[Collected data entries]
---

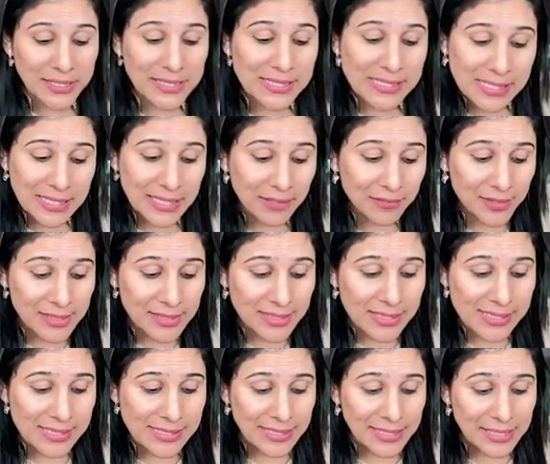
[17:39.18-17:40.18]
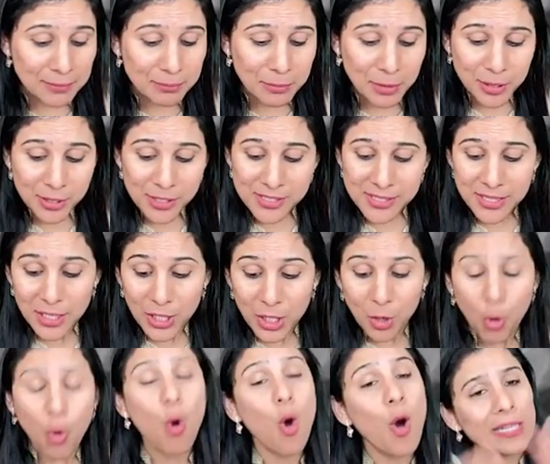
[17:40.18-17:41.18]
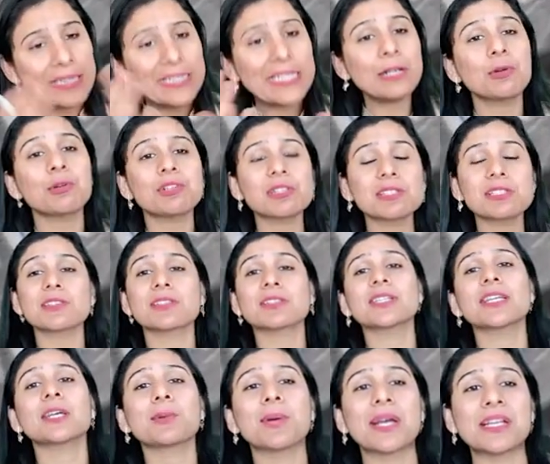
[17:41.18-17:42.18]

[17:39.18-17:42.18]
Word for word: honestly, with this need because all the oral surgery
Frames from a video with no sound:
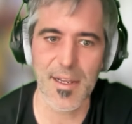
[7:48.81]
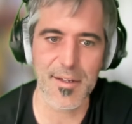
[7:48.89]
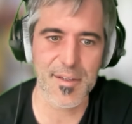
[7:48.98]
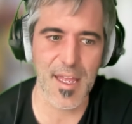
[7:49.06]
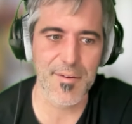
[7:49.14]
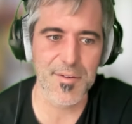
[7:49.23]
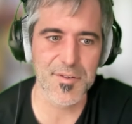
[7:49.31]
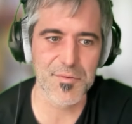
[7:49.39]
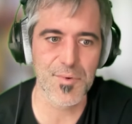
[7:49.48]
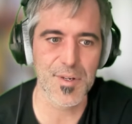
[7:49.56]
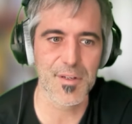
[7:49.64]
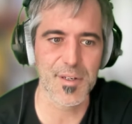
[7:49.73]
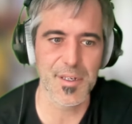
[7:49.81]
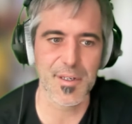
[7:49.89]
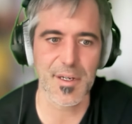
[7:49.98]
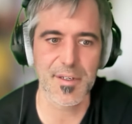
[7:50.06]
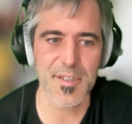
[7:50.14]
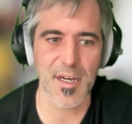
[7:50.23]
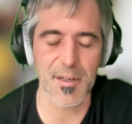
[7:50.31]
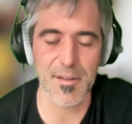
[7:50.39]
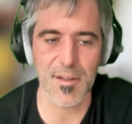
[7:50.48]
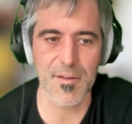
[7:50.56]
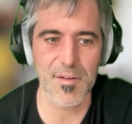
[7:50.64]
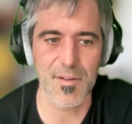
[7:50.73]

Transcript: Like that was a really exciting thing,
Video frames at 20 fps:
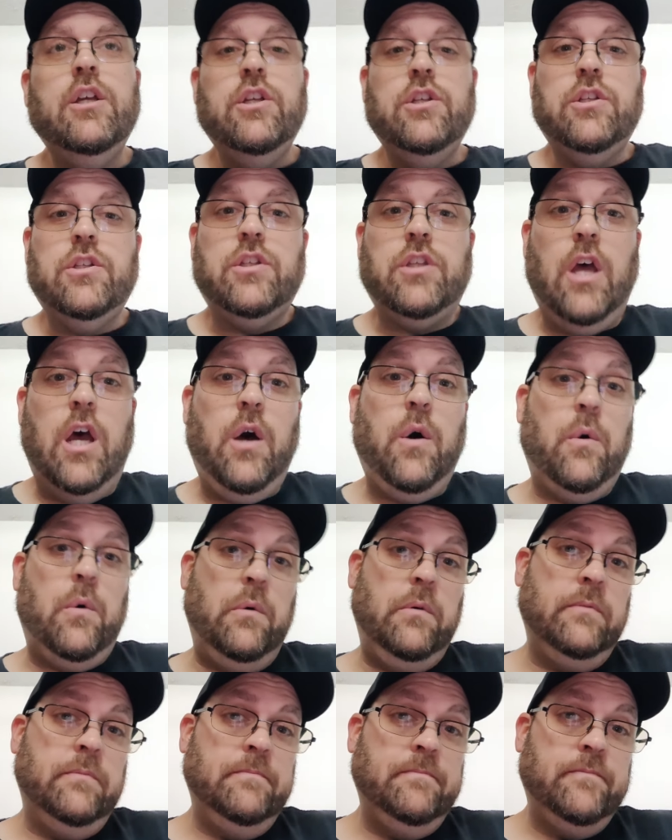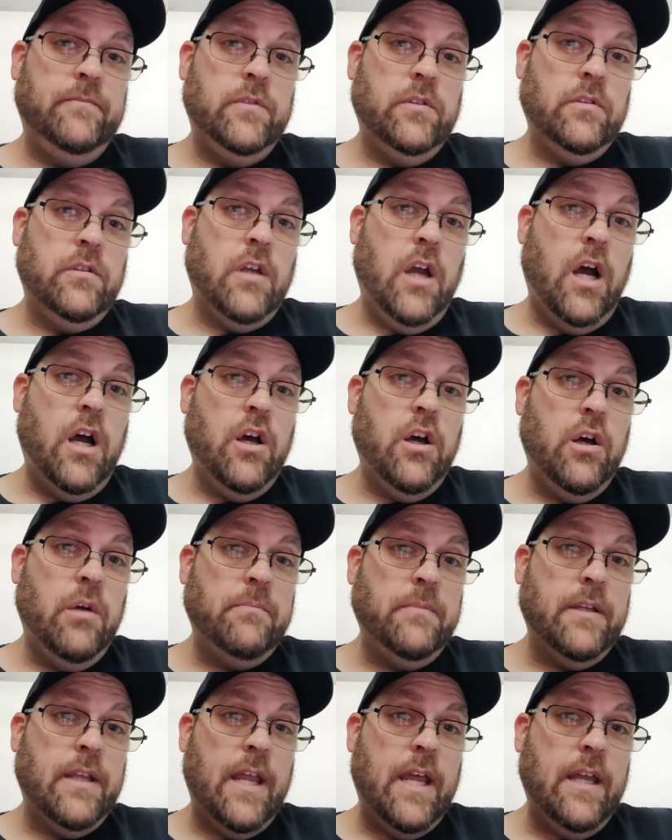So, got
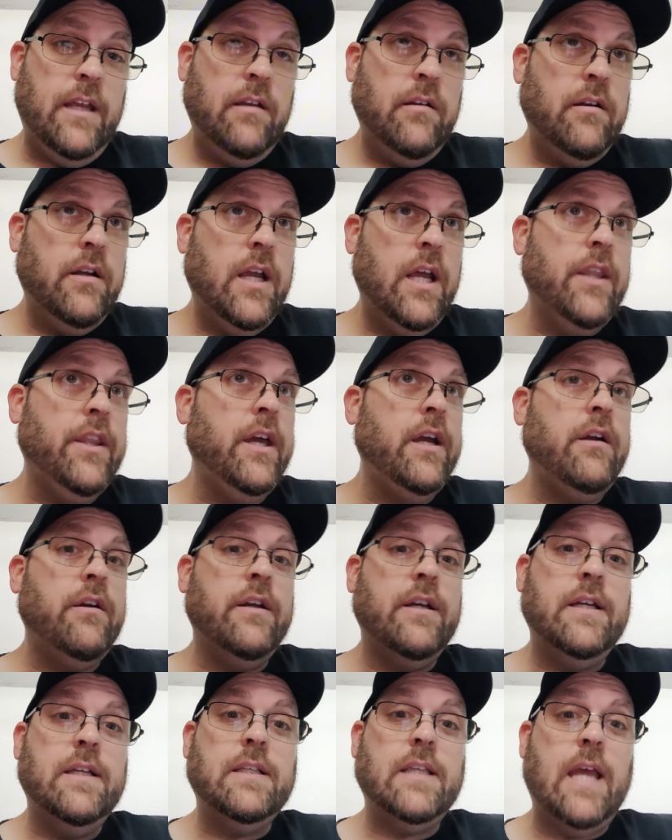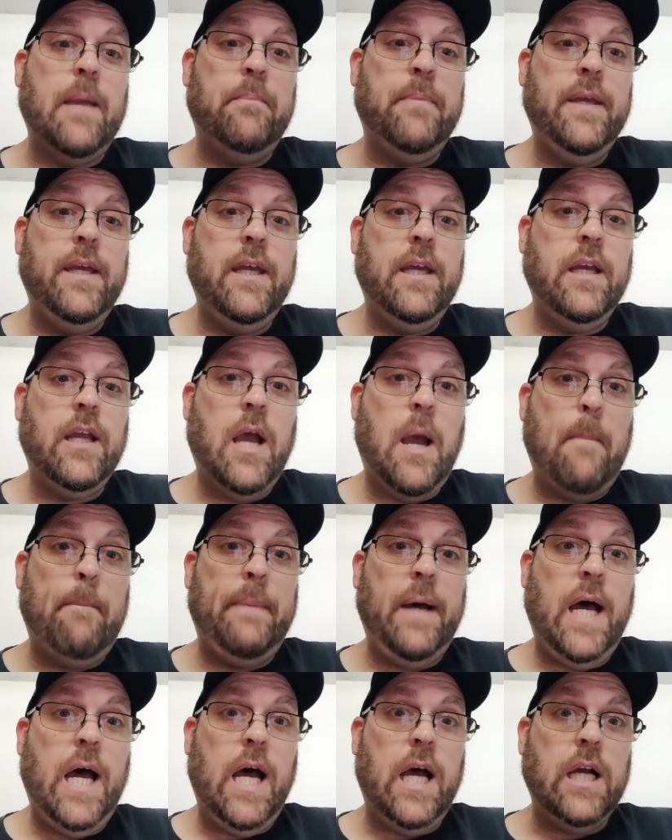home today and there is a big
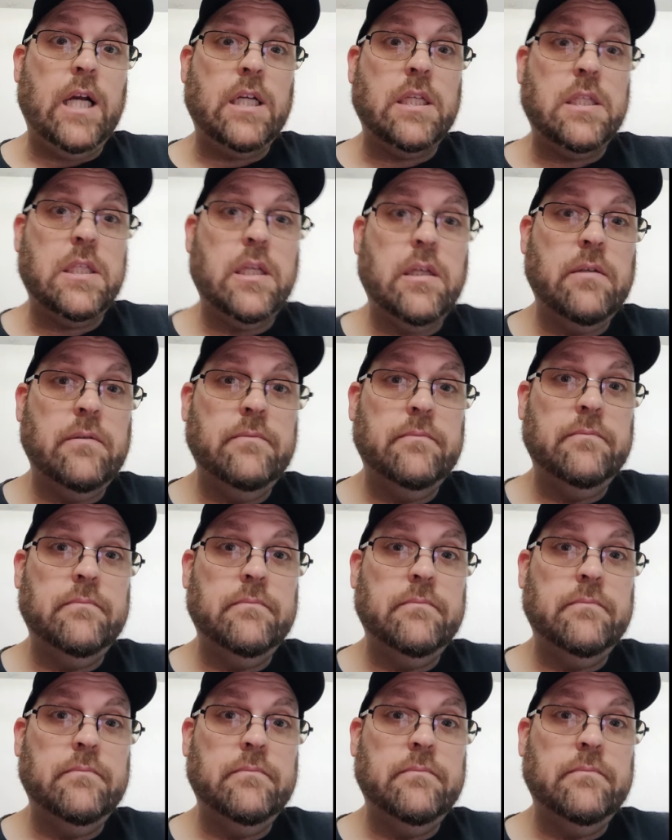box.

---

_WHAT IS EXPECTED_:
Quote the records above exactly, leaving out any pictures.

_WRITTEN ANSWER_:
[17:39.18-17:40.18]
[17:40.18-17:41.18]
[17:41.18-17:42.18]

[17:39.18-17:42.18]
Word for word: honestly, with this need because all the oral surgery
Frames from a video with no sound:
[7:48.81]
[7:48.89]
[7:48.98]
[7:49.06]
[7:49.14]
[7:49.23]
[7:49.31]
[7:49.39]
[7:49.48]
[7:49.56]
[7:49.64]
[7:49.73]
[7:49.81]
[7:49.89]
[7:49.98]
[7:50.06]
[7:50.14]
[7:50.23]
[7:50.31]
[7:50.39]
[7:50.48]
[7:50.56]
[7:50.64]
[7:50.73]

Transcript: Like that was a really exciting thing,
Video frames at 20 fps:
So, got
home today and there is a big
box.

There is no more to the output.